So in reality, in each execution each field is only accesses once anyway and it's best to leave it in memory to allow it to be loaded/contained right at its use:

Method	Job	EnvironmentVariables	Mean	Error	StdDev	Ratio
CreateFromRotationMatrix	Job-RMJBCX	Empty	4.305 ns	0.0170 ns	0.0150 ns	1.00
CreateFromRotationMatrix	Job-BZLCPW	DOTNET_JitNewStructPromotion=0	3.510 ns	0.0158 ns	0.0140 ns	0.82

My current thinking is to try to base things more on PGO, and piggy back on @AndyAyersMS's synthetic PGO in my experiment. That is, make the logic much more conservative about introducing replacement, so that we only actually end up introducing them when we're quite sure that an execution of the function ends up accessing the fields many times.

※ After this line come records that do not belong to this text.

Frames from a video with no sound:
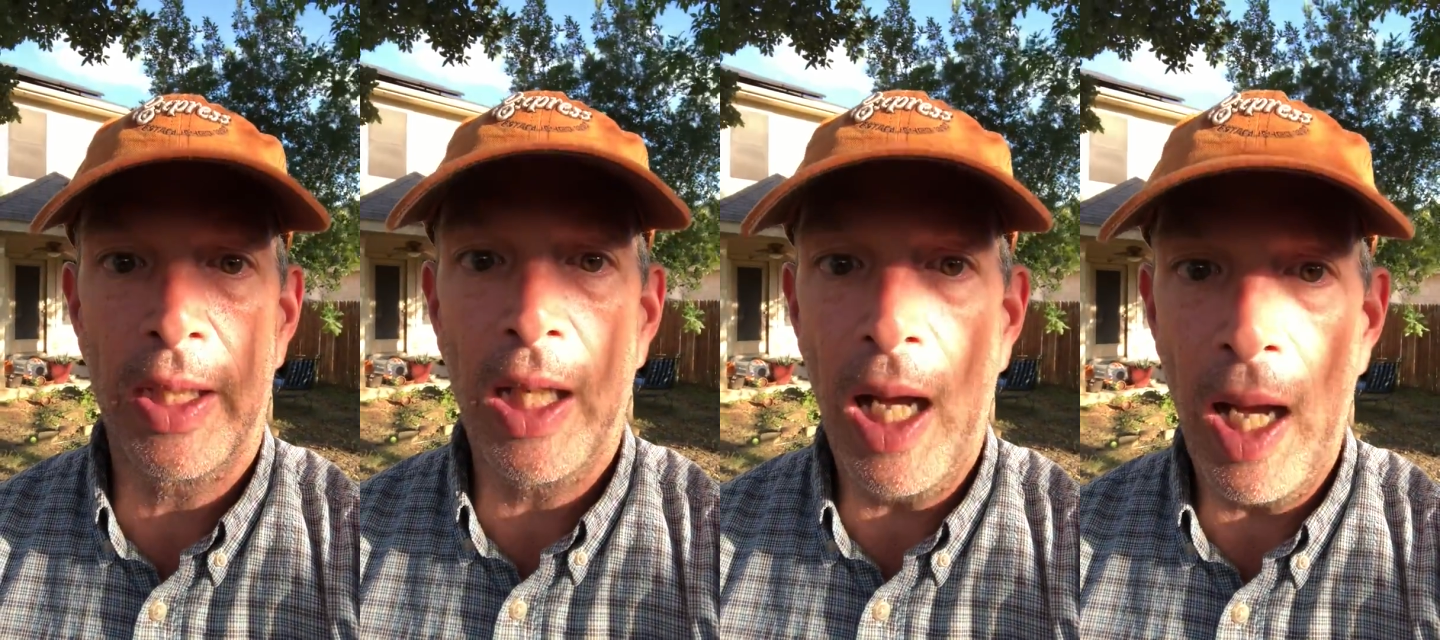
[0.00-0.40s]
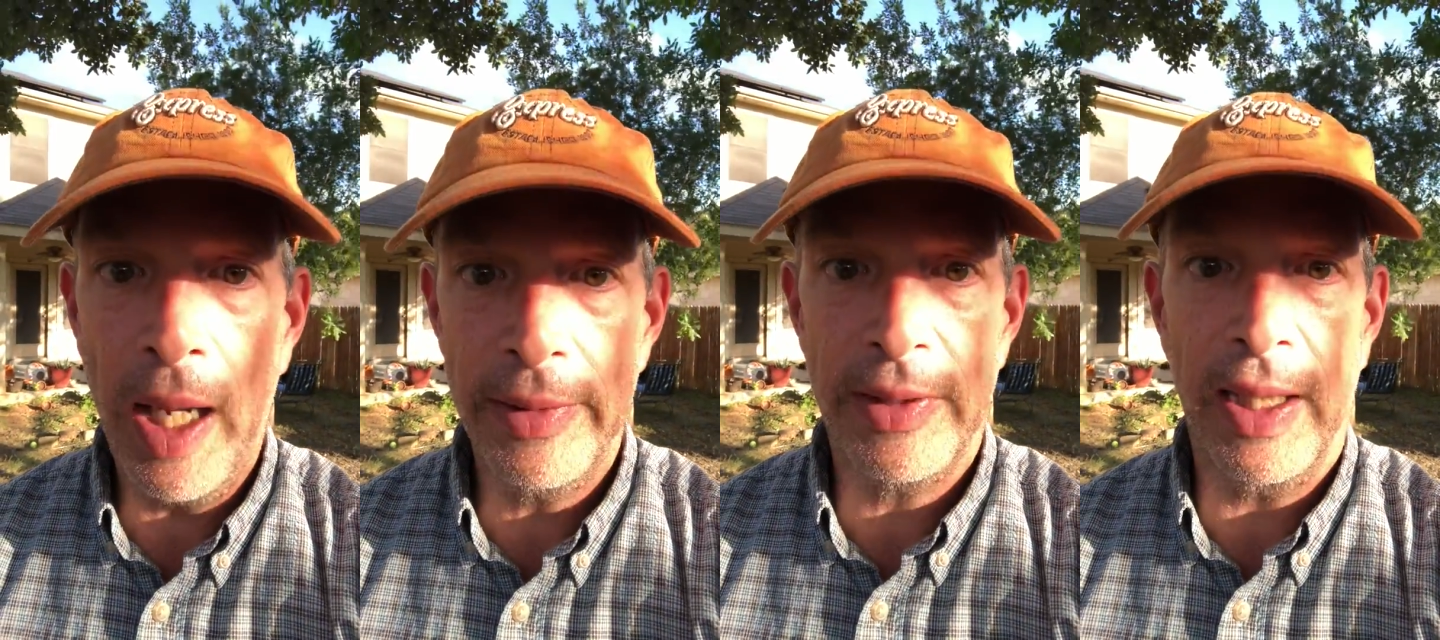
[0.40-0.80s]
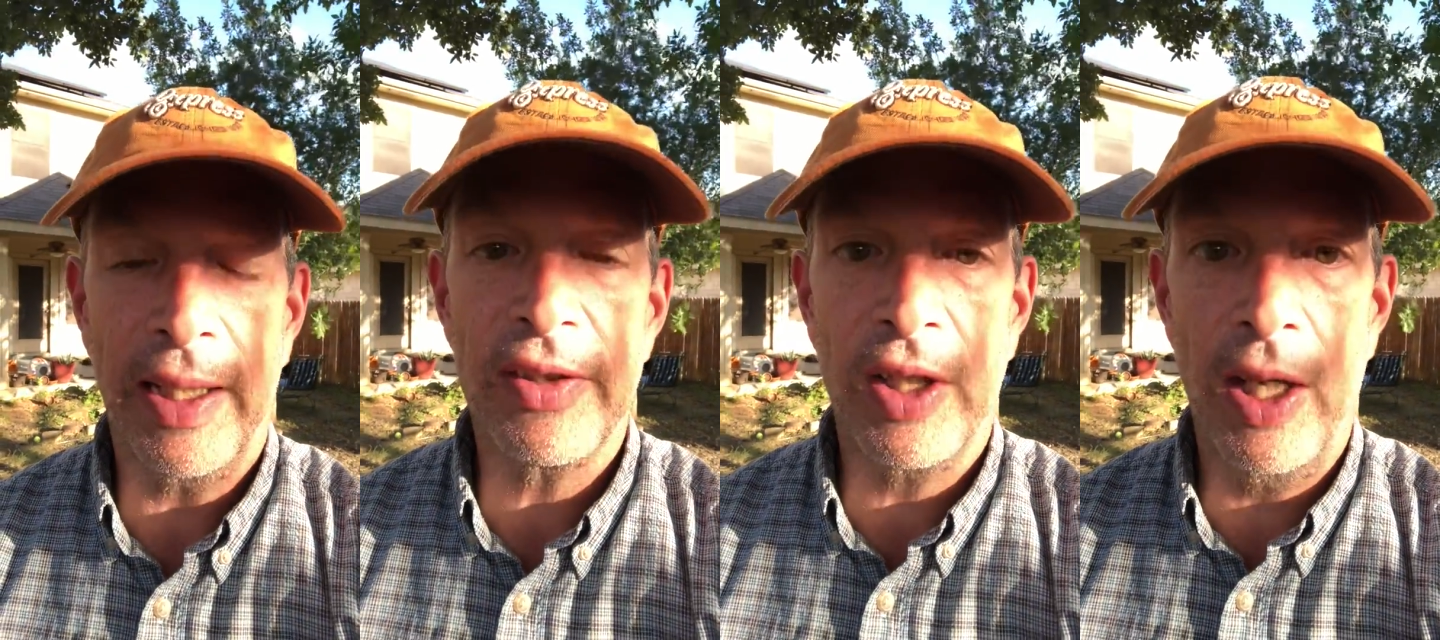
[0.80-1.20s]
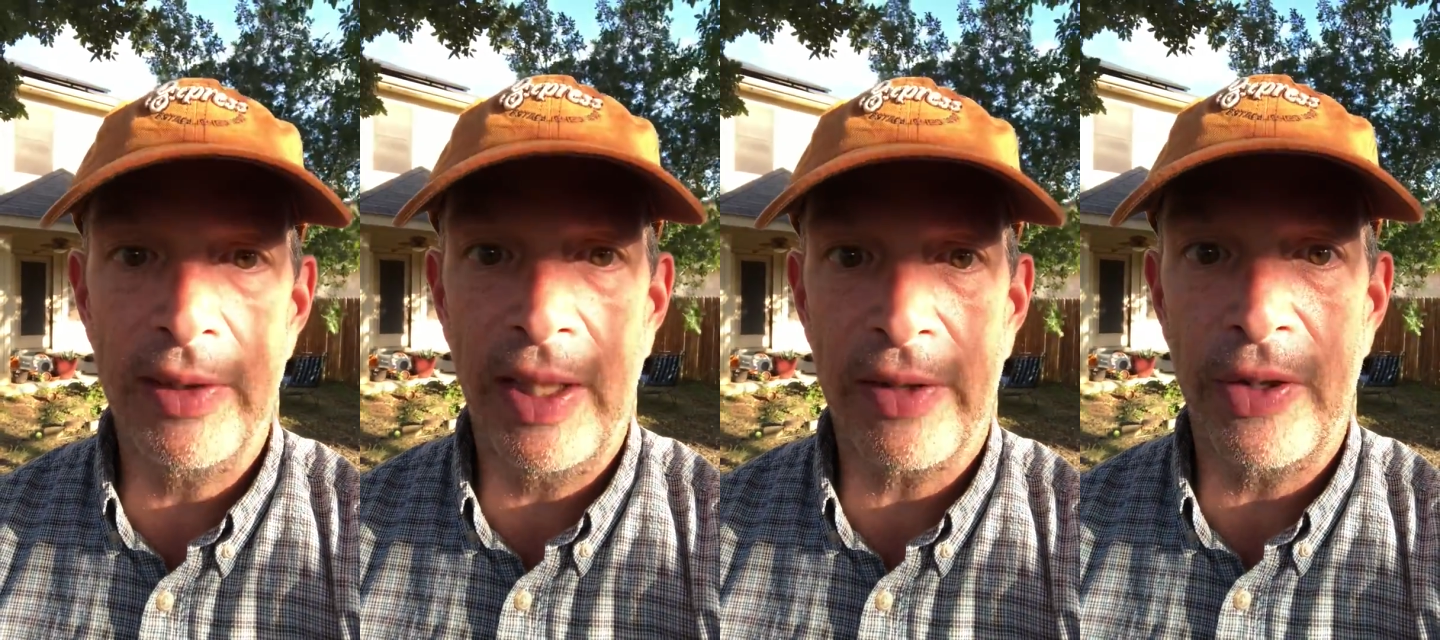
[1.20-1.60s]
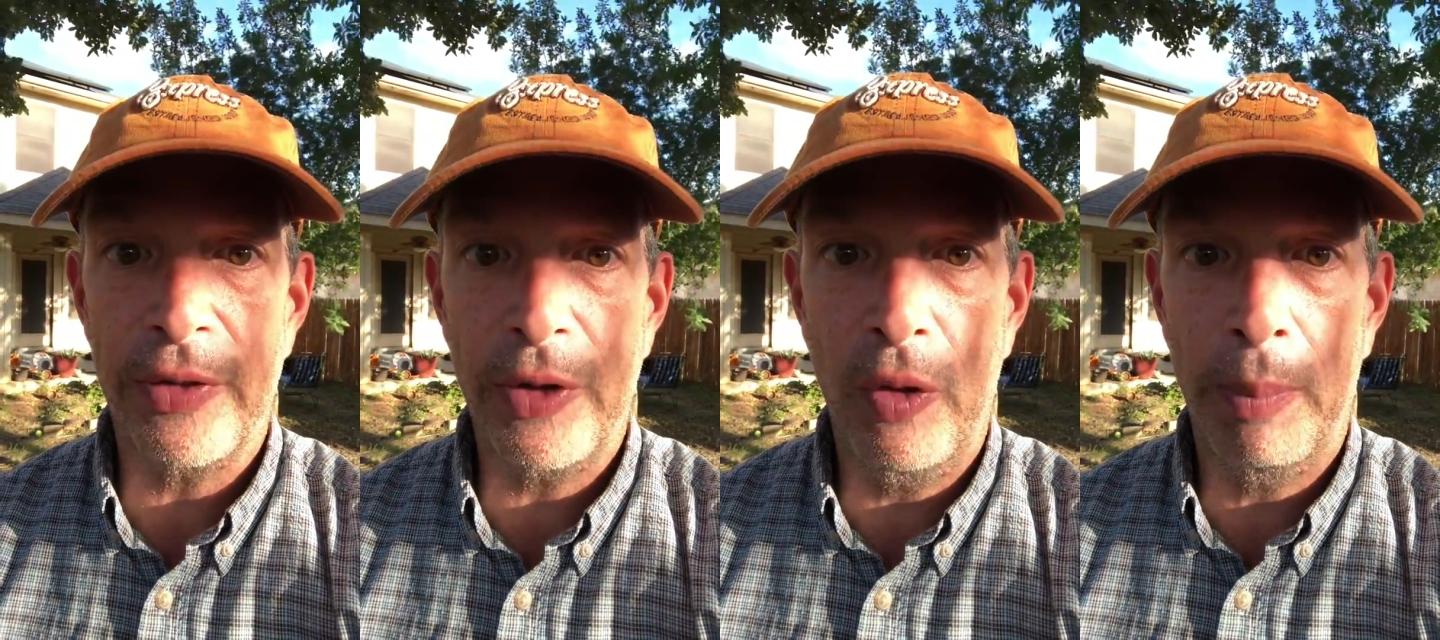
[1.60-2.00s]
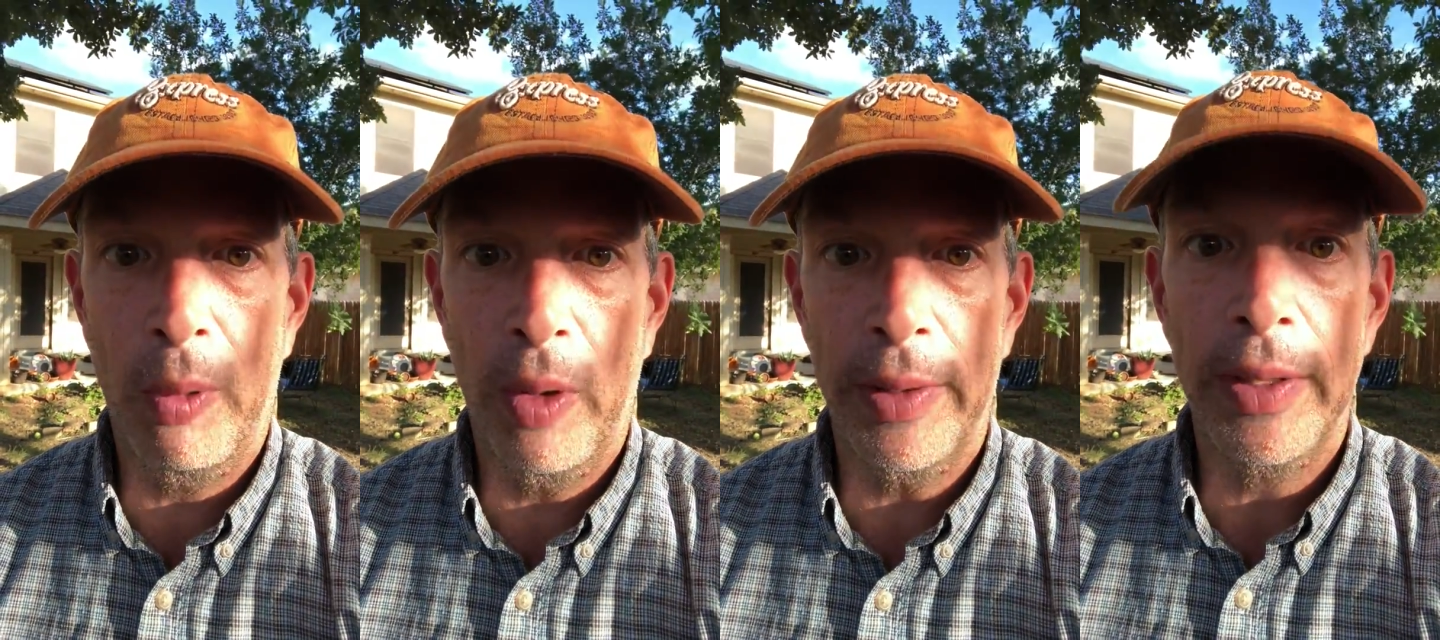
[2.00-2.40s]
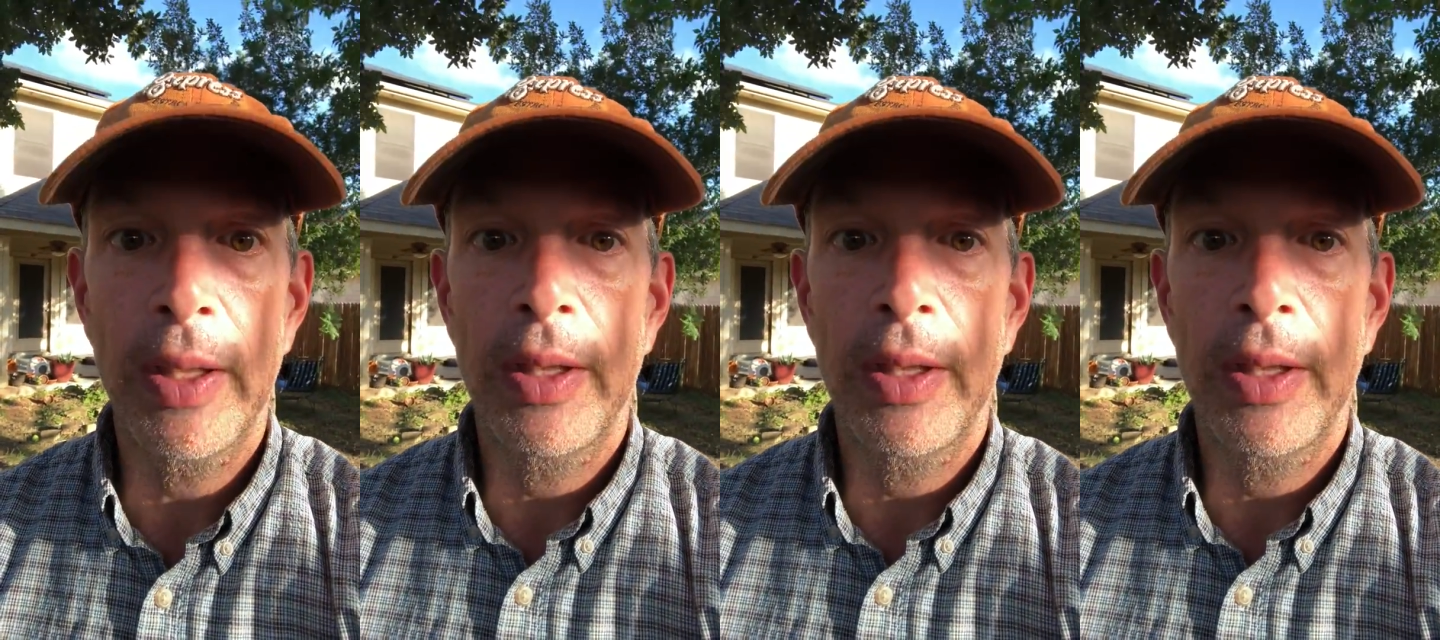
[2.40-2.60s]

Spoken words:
context. Context is so important.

jakobbotsch · 2023-03-16T15:20:31Z

Reworked things to use BB weights and am now testing with DOTNET_JitSynthesizeCounts=1 (not sure how much of a workable state this is in yet, though).
Looking at benchmarks for win-x64, the impact seems to be very small and still overall a size regression:

[15:35:30] 110 contexts with diffs (29 improvements, 70 regressions, 11 same size)
[15:35:30]   -689/+6,564 bytes

PerfScore is a bit better:

[15:35:48] 104 total methods with Perf Score differences (66 improved, 38 regressed).

For aspnet we have:

[15:41:55] 524 contexts with diffs (195 improvements, 298 regressions, 31 same size)
[15:41:55]   -4,605/+9,335 bytes

[15:42:29] 500 total methods with Perf Score differences (377 improved, 123 regressed).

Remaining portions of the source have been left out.